- **WORK REQUIRED**: Please, without any pictures, transcribe the lines from the one holding "[0:01.80-0:02.70]" to the end of the listing, both ends included.

[INFORMATION SUPPLIED]

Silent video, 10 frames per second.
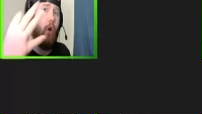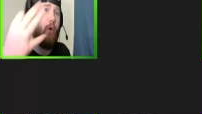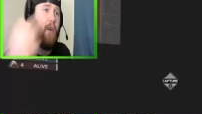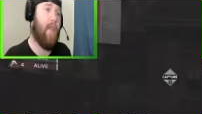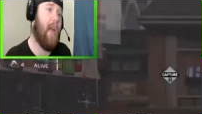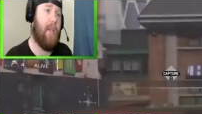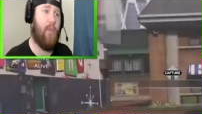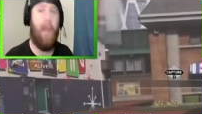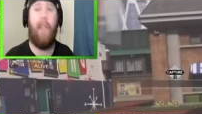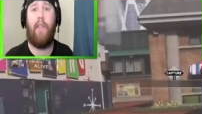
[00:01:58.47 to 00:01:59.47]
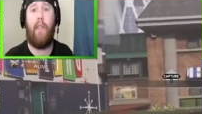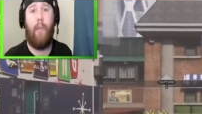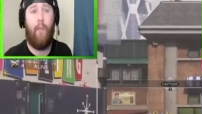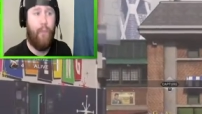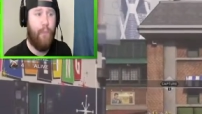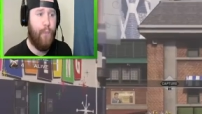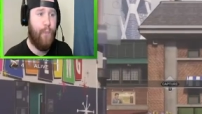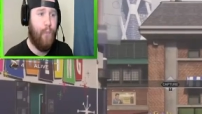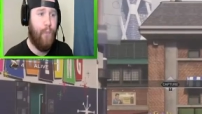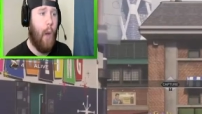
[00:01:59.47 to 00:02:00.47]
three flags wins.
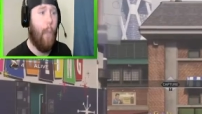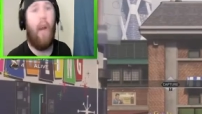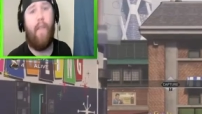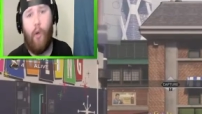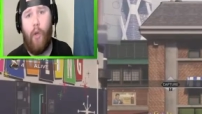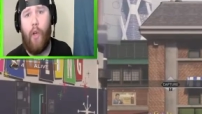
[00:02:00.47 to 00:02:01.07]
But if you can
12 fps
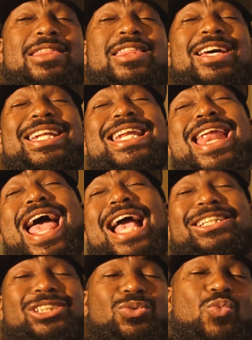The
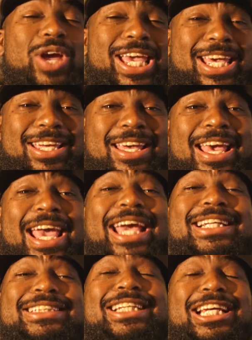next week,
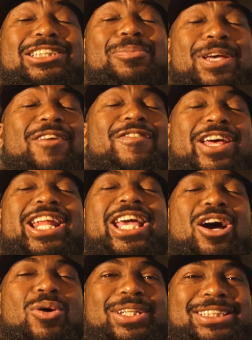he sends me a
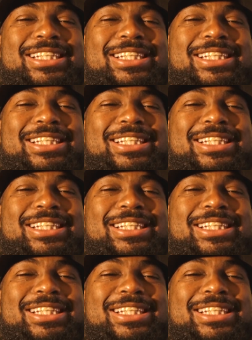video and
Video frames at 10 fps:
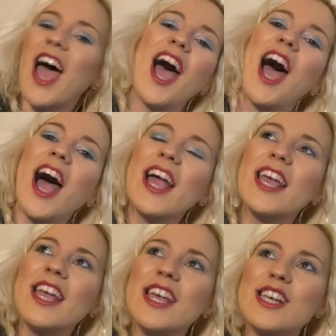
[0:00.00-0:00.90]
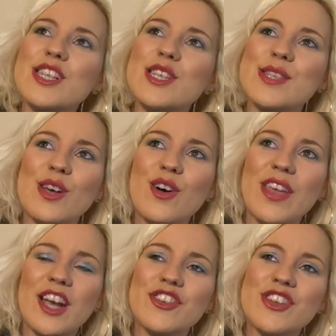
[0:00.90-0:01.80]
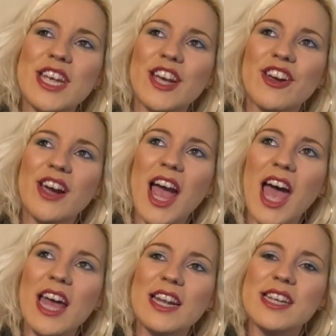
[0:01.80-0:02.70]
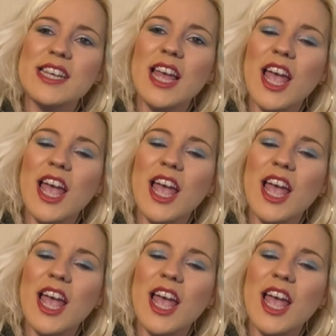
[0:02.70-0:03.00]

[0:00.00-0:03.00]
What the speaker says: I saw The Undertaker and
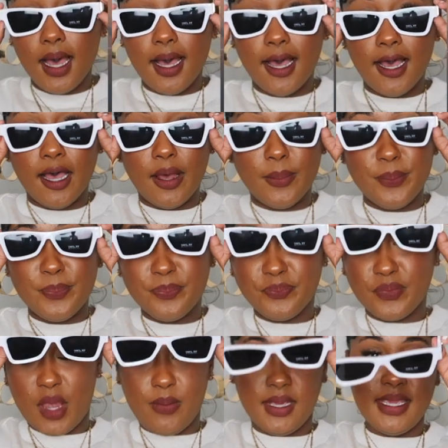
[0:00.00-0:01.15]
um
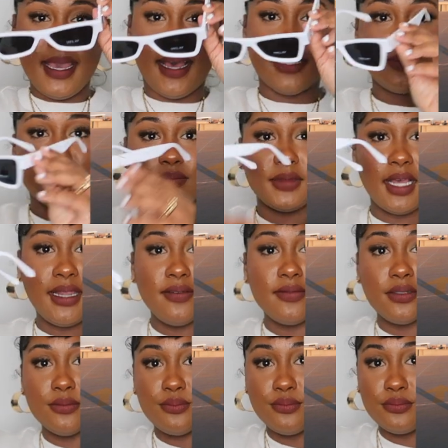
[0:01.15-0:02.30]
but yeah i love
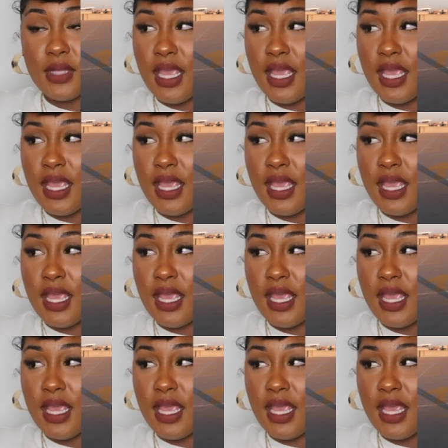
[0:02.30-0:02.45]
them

[/INFORMATION SUPPLIED]

- **ANSWER SECTION**:
[0:01.80-0:02.70]
[0:02.70-0:03.00]

[0:00.00-0:03.00]
What the speaker says: I saw The Undertaker and
[0:00.00-0:01.15]
um
[0:01.15-0:02.30]
but yeah i love
[0:02.30-0:02.45]
them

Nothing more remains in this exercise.